Richard Tallent, a software developer and project scientist at ERM Southwest Inc., Beaumont, Texas, holds a somewhat different perspective.

“VB.Net did not ‘break’ VB6 apps any more than C# ‘broke’ Java or C++ code or Delphi ‘broke’ Pascal. VB.Net was rightly designed as a whole new language species with all of the power of the other .NET languages; it was not intended to simply hack the existing VB6 language to access the CLR [Common Language Runtime].

“Microsoft has made a mistake of marketing VB.Net by over-selling their ability to automatically upgrade code to the new platform, but the language itself is a beautiful reinterpretation of BASIC (a language that has been around for over 40 years).”

Stephen Bullen, director at Office Automation Ltd., London, said: “As a signatory to the petition, I believe Microsoft should do exactly as we suggest. Adding unmanaged VB6 and VBA into the Visual Studio IDE would demonstrate their commitment to their entire developer community, provide a lifeline for all their customers’ VB6 assets and map out a clear path for the future of VBA and Office development.
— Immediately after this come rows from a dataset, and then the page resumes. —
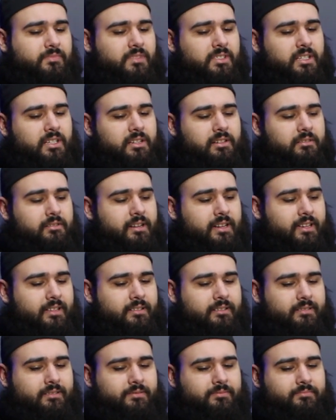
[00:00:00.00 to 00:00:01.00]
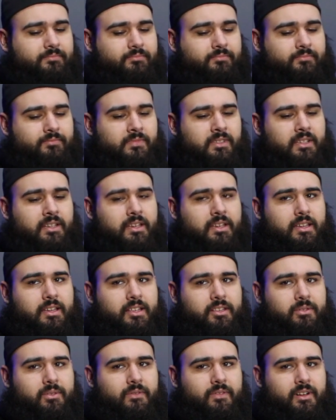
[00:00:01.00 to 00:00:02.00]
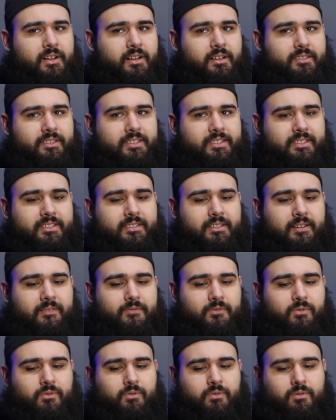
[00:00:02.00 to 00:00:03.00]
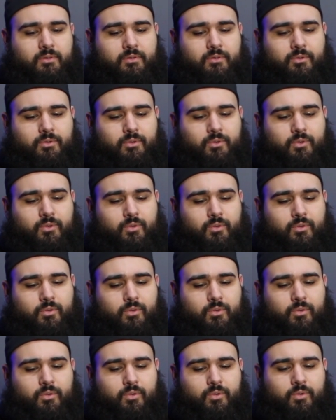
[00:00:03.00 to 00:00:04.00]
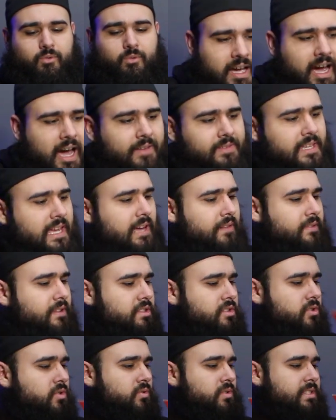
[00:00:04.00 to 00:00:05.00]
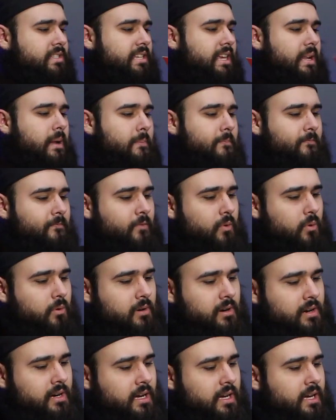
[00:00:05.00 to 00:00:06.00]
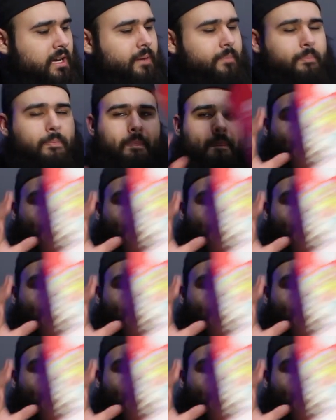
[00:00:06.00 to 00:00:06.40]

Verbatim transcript: All right. So we have all this stuff. Ooh. I have to have a new setup for uh,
“Furthermore, it would put all the existing VB6 and VBA developers inside an IDE that also supports .Net.”

Next Page: The Coca-Cola example.

Still, some developers said they think Microsoft made the right move.

“The VB.COM proposal is something I understand and sympathize with to an extent, but not something I support,” said Andrew Brust, chief of new technology at Citigate Hudson, N.Y.

“I do think the petitioning MVPs make some valid criticisms, but I also think their proposal ultimately makes little business sense for Microsoft and that there are no easy answers to the problem they raise.

“In a nutshell, VB, when it was first introduced, made Windows development instantly fun, productive and simple.

“.Net, it could be argued, made things more complex. The fact is that .Net also gave VB-style development much more integrity, and made it more scalable and industrial-strength—and that was needed, because VB couldn’t measure up to J2EE with those criteria in mind.”

London-based Bullen offered an analogy between the Microsoft situation and Coca-Cola Co.’s predicament with the new Coke some years ago.

“Once the Coca-Cola Company realized their ‘new, improved Coke’ did not meet with the universal approval they expected, they reconsidered their mistake and reintroduced Classic Coke alongside the new flavor,” Bullen said.

“Most people agree that Microsoft made a similar mistake when they introduced VB.Net as a replacement for VB6 (and, we fear, for VBA).

“We are asking Microsoft to follow Coca-Cola’s lead and reintroduce ‘Classic VB’ to the marketplace, alongside and coexisting with VB .Net.”

Meanwhile, SoftCircuits’ Wood summed it up: “At the very least, Microsoft needs to find a way to convince customers that code written using Microsoft languages will not become obsolete as soon as Microsoft decides to market a new platform.”